Six months later management decides that the web service has worked out so well, they want to leverage their investment to provide wheels for an older model, the FRT3000. The FRT3000 is a sport model which has two kinds of wheels, 18 inch alloys as well as 16 inch standard. Unfortunately the existing operation cannot be reused because it doesn't take into consideration that wheels come in different sizes and will have to be rewritten.

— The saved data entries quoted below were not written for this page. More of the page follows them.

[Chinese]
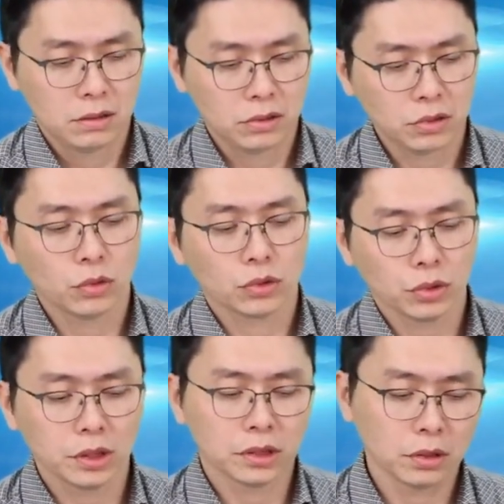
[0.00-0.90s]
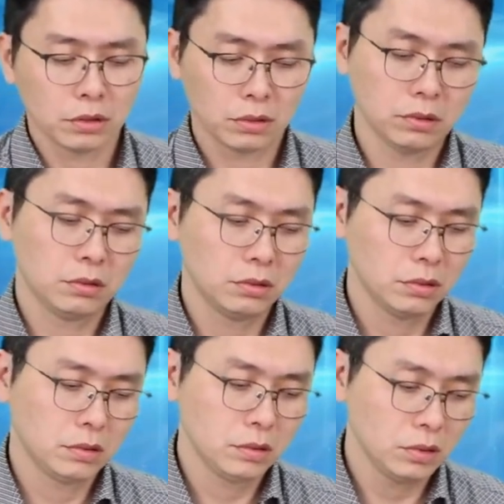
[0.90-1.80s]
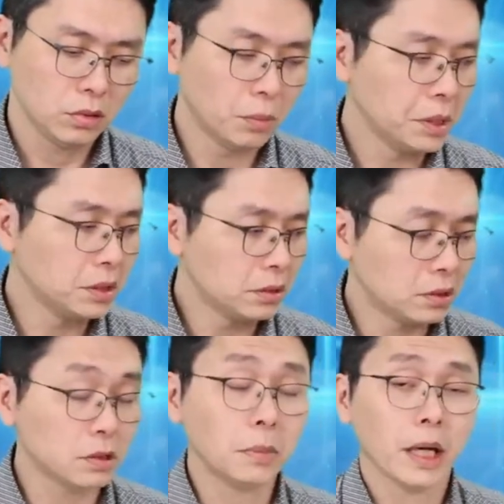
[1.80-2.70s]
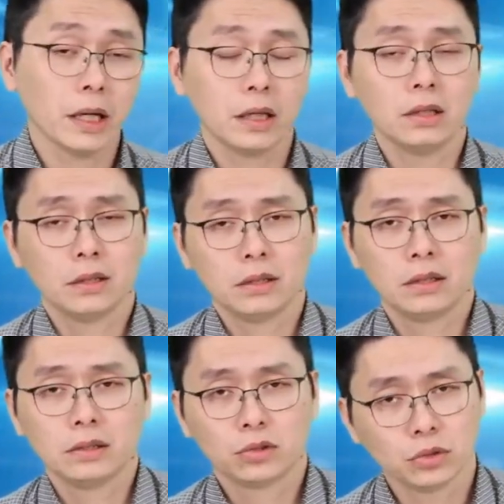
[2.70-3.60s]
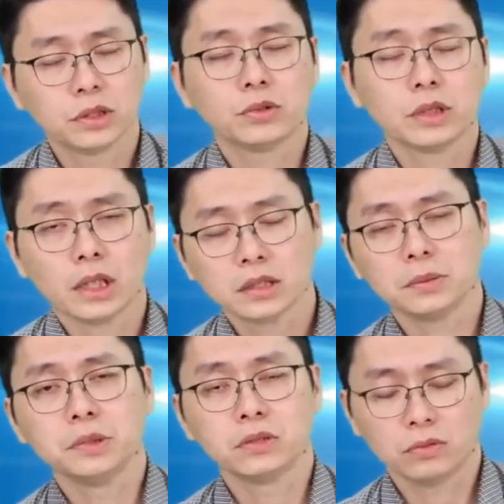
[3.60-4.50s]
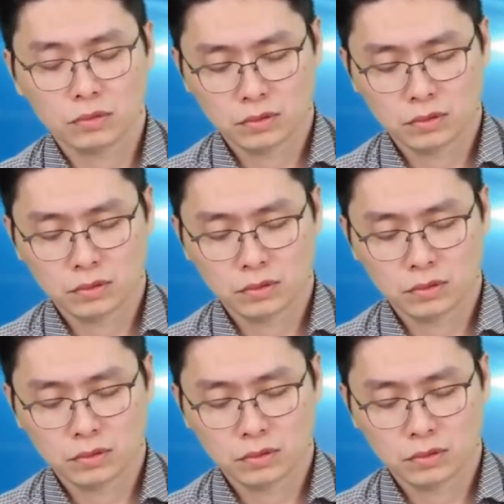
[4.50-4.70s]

就是我说的，我们只买数字最强的精明股。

Operations should reflect the business knowledge domain (in this case, the auto industry), not the application's.

 

 Ease of Use

Here's a common scenario that unfolds when a developer begins to work on a new feature. They look at a document from the design team and are made aware of some existing service operations that should be leveraged to accelerate their work. They pull up the service with a testing tool and attempt to make use of it. If
  • they can't find the WSDL document 
  • the service is not well documented
  • they can't find the correct parameters to invoke the service operations
  • the operations are too difficult to understand or are perceived to be inadequate
  • they have an alternative way to get their work completed
they won't use it and will write their own code. The developer is on a tight deadline to deliver and will avoid something that's difficult to use.

So what's the answer?

A simple guiding principal I try to follow is this - write the service as if it was exposed to the real world instead of some internal team. Would Bob at Universal Motor Co understand my service? The great appeal of a service oriented architecture (SOA) is writing once and reusing throughout the organization, unfortunately the investment doesn't pay off it it is not done right.